Blethering Away in Maryville: a Scot Finds His Place

Updated: May 26, 2019

By Ashley Perham

Photos By Savannah Odeneal

MTSU/Seignthaler News Service


Walter McQuade has worked with antiques since he was 15 years old. He came to America for a change of weather… and a chance to be on his own in the antique business.

Like many citizens of Maryville, Walter McQuade has an accent. However, his is not the long drawl of the southern mountains, but rather the lilt of the Scottish Isles.

McQuade and his family – wife, Carol, and three kids - moved to Maryville from Glasgow,Scotland, in 2007. He has assimilated to a degree, but McQuadeholds dear to much of his Scottish identity, including his citizenship, his accent and even his breakfast routine.


But it’s not easy for a Scot living in East Tennessee.


“My teabags, I get sent from Scotland to here because I don't like American tea..white sausages, I have to send to Florida…black pudding, Washington,” McQuade explained. “I have to send all these places just to get myself breakfast.”


For those unfamiliar with standard breakfast fare in dear old Scotland, white sausage is made from beef suet, oatmeal and leeks or onions, and, for the stronger stomach, black pudding adds pork blood to a mixture of suet and grains. The determined Scot has found places that makes his breakfast of choice in those locales.
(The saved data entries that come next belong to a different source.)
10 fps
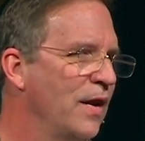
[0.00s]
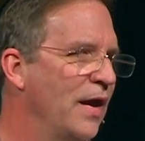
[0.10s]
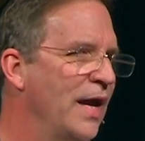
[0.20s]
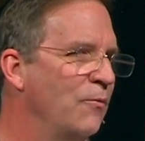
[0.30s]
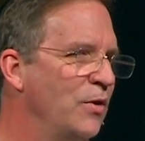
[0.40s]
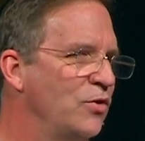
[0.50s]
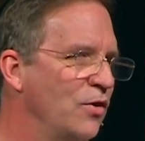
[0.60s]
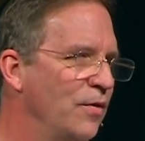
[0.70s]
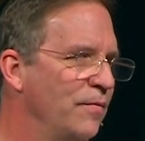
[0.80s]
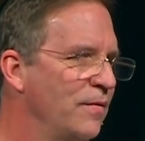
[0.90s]
in
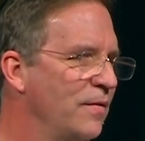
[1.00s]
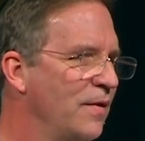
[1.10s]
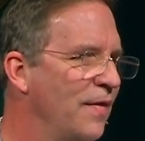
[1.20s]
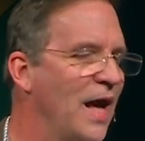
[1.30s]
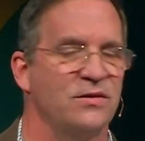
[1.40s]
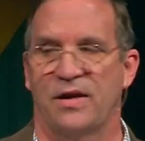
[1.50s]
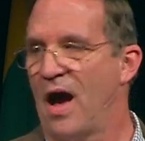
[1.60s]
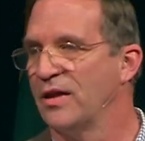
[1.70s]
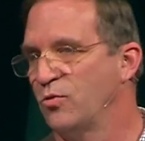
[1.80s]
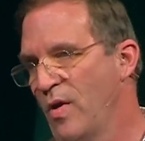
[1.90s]
return. That's
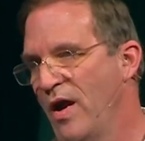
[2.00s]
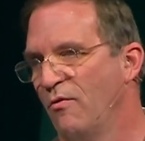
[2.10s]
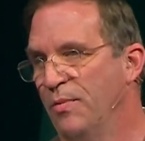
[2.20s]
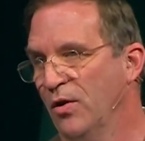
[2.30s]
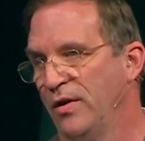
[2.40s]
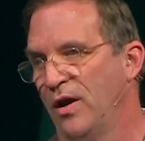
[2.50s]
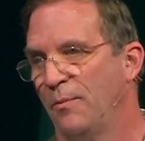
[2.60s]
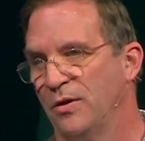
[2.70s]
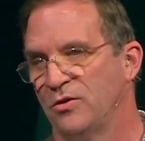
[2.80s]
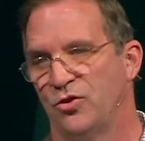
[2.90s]
God's way of building
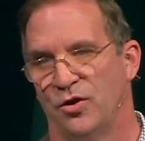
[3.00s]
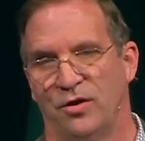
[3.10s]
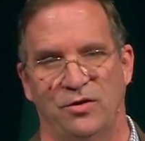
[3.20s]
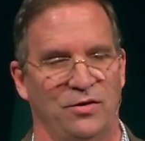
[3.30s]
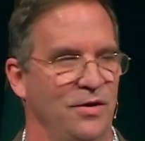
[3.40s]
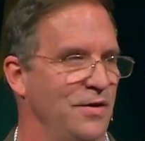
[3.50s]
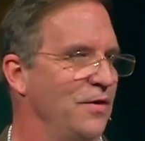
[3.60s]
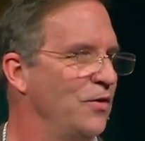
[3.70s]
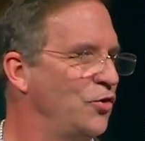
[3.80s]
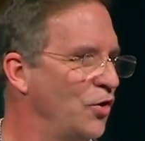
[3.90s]
up his church.
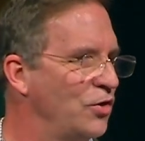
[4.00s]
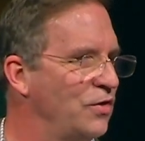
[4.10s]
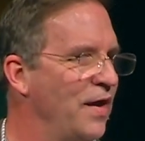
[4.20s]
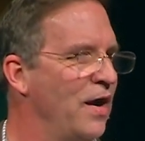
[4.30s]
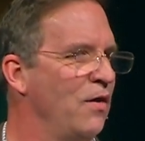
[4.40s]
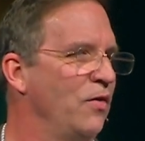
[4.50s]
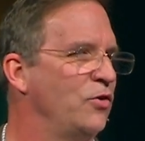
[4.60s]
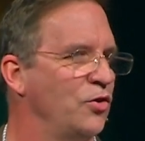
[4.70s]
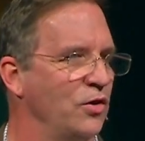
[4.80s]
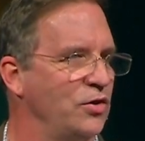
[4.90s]
The church there, the
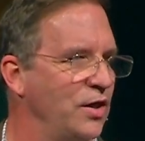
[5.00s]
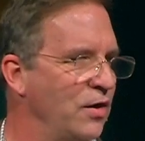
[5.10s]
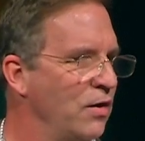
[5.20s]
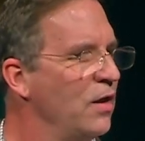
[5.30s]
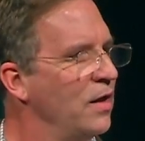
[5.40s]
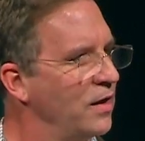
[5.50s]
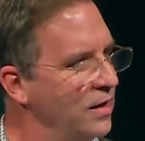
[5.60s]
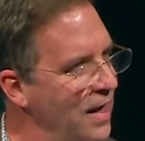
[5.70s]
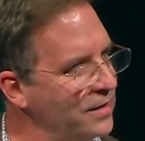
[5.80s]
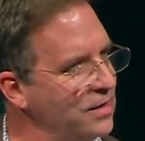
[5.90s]
church here,
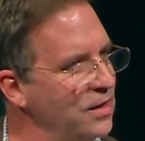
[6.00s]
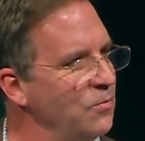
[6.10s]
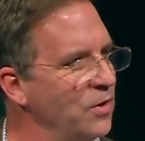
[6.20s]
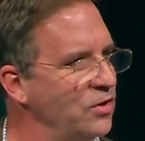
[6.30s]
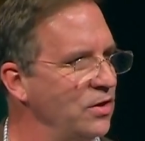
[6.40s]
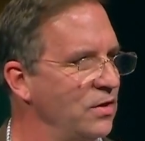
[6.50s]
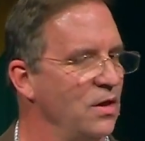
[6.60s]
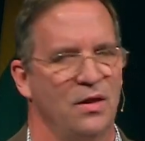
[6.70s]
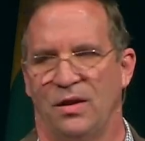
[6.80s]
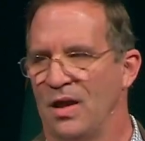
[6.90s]
connected in mission,
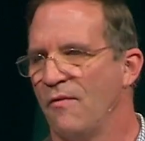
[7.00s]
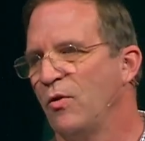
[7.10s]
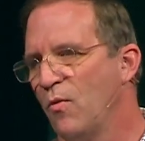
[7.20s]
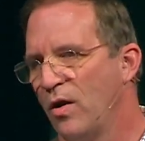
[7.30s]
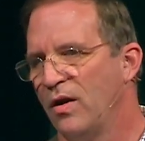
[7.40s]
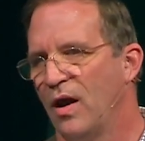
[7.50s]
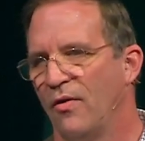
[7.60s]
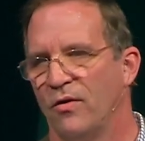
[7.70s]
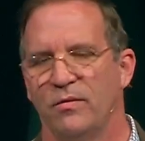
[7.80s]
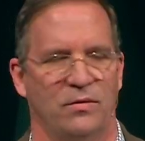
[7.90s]
loving one
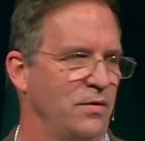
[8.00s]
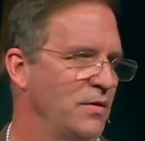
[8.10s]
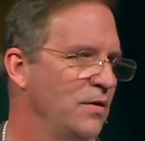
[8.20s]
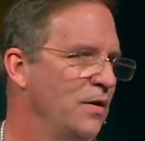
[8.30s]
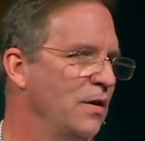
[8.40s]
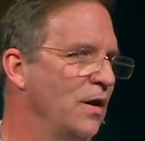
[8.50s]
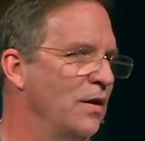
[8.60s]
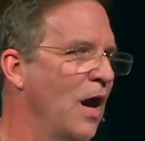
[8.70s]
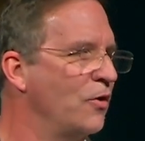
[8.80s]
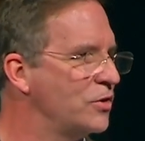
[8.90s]
another,
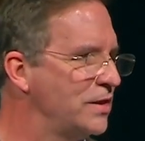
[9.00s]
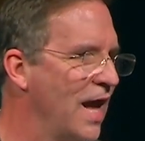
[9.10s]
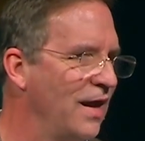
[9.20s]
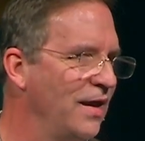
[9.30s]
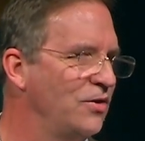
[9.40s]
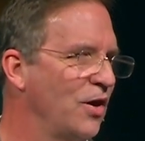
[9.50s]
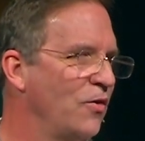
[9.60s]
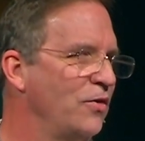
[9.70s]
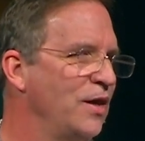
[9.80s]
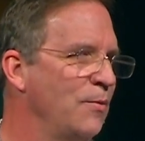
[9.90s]
understanding each
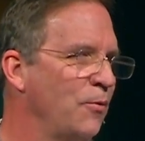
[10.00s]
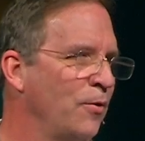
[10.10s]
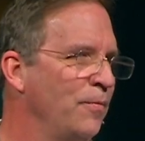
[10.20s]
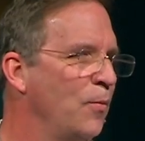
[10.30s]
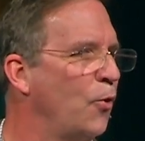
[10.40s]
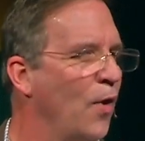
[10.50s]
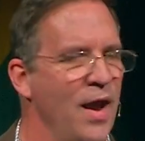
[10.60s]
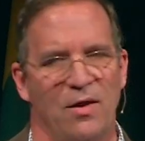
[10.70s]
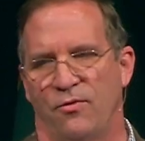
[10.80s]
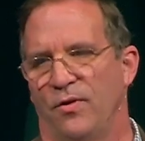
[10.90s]
other deeper,
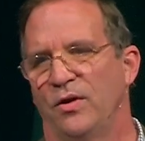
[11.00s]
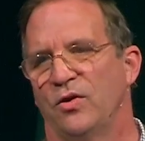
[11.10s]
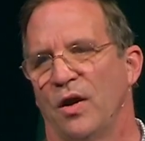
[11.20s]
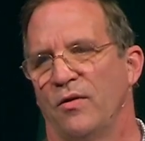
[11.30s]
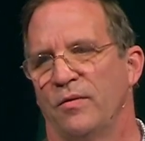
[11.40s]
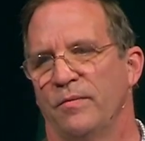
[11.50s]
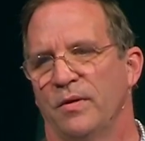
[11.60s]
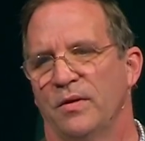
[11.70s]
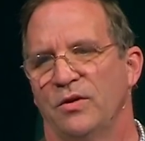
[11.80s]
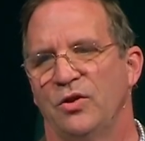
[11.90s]
praying for each other,
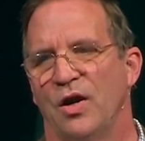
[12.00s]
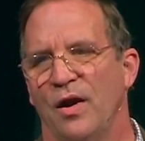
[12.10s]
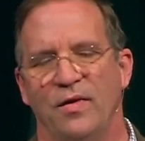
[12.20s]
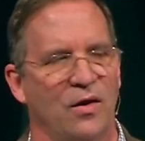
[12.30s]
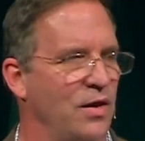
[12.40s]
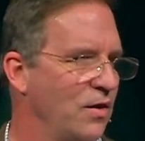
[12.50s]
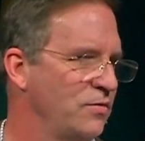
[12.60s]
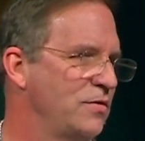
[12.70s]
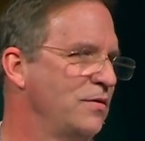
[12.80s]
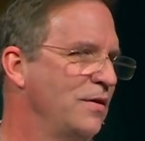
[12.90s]
sharing their
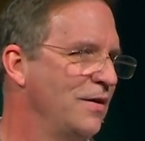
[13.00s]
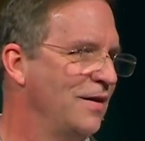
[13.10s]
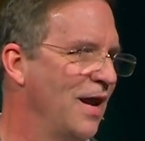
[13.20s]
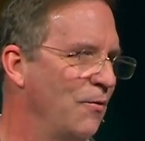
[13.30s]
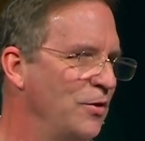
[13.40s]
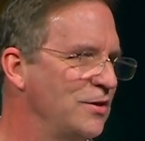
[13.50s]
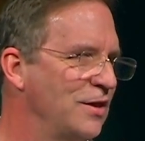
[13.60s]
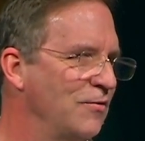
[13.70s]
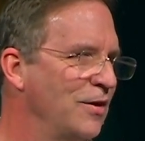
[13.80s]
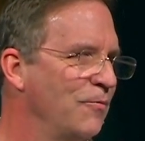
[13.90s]
gifts, and
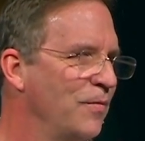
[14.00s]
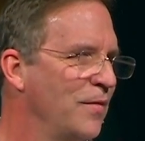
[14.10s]
receiving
McQuade has run a store featuring Scottish antiques on Lamar Alexander Parkway in Maryville with his wife since 2011, according to the store’s Facebook page. They also opened an American antique store next door a few years ago.


McQuade, whose hands are tan and leathery, also builds and restores furniture. He works in the antique shops six days a week and builds furniture on the seventh. This summer, he noted wryly, he and Carol plan to take a two-day vacation.


“Antique dealers don't retire; they just bury them,” he said.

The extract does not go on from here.